Problem to solve:
Text only, exactly as given: reproduce the entries below without their pictures.

** Entries provided follows **

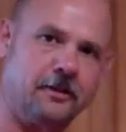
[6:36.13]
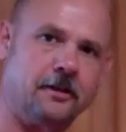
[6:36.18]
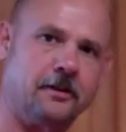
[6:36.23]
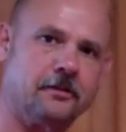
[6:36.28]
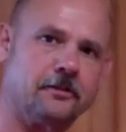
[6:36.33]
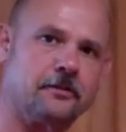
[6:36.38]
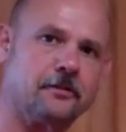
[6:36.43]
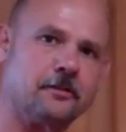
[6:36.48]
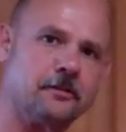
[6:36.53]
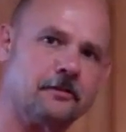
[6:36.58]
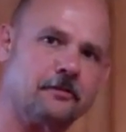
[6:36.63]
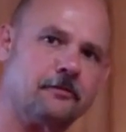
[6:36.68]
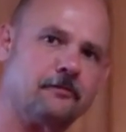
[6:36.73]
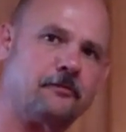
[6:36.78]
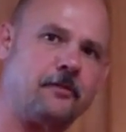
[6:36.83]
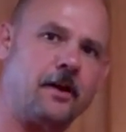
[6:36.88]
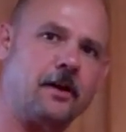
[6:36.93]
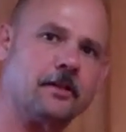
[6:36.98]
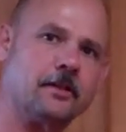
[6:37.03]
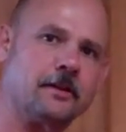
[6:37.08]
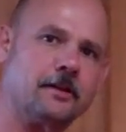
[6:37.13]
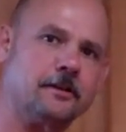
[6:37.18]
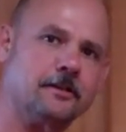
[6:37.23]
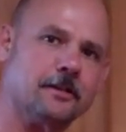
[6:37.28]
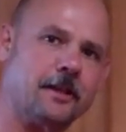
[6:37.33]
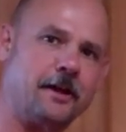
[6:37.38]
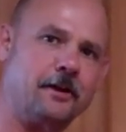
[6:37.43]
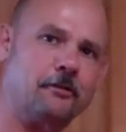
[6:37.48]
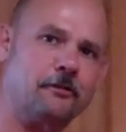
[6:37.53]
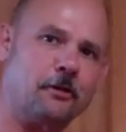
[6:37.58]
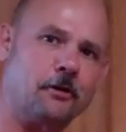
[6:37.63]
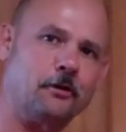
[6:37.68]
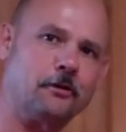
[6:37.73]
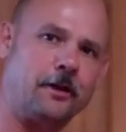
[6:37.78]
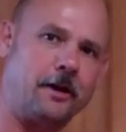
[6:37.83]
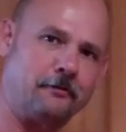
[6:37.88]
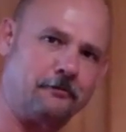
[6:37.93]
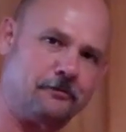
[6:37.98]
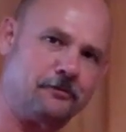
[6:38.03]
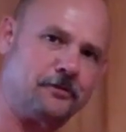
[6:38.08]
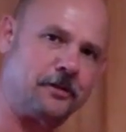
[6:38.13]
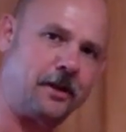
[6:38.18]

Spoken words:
it's fairly later on. I've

** End of Entries provided **

Exercise output:
[6:36.13]
[6:36.18]
[6:36.23]
[6:36.28]
[6:36.33]
[6:36.38]
[6:36.43]
[6:36.48]
[6:36.53]
[6:36.58]
[6:36.63]
[6:36.68]
[6:36.73]
[6:36.78]
[6:36.83]
[6:36.88]
[6:36.93]
[6:36.98]
[6:37.03]
[6:37.08]
[6:37.13]
[6:37.18]
[6:37.23]
[6:37.28]
[6:37.33]
[6:37.38]
[6:37.43]
[6:37.48]
[6:37.53]
[6:37.58]
[6:37.63]
[6:37.68]
[6:37.73]
[6:37.78]
[6:37.83]
[6:37.88]
[6:37.93]
[6:37.98]
[6:38.03]
[6:38.08]
[6:38.13]
[6:38.18]

Spoken words:
it's fairly later on. I've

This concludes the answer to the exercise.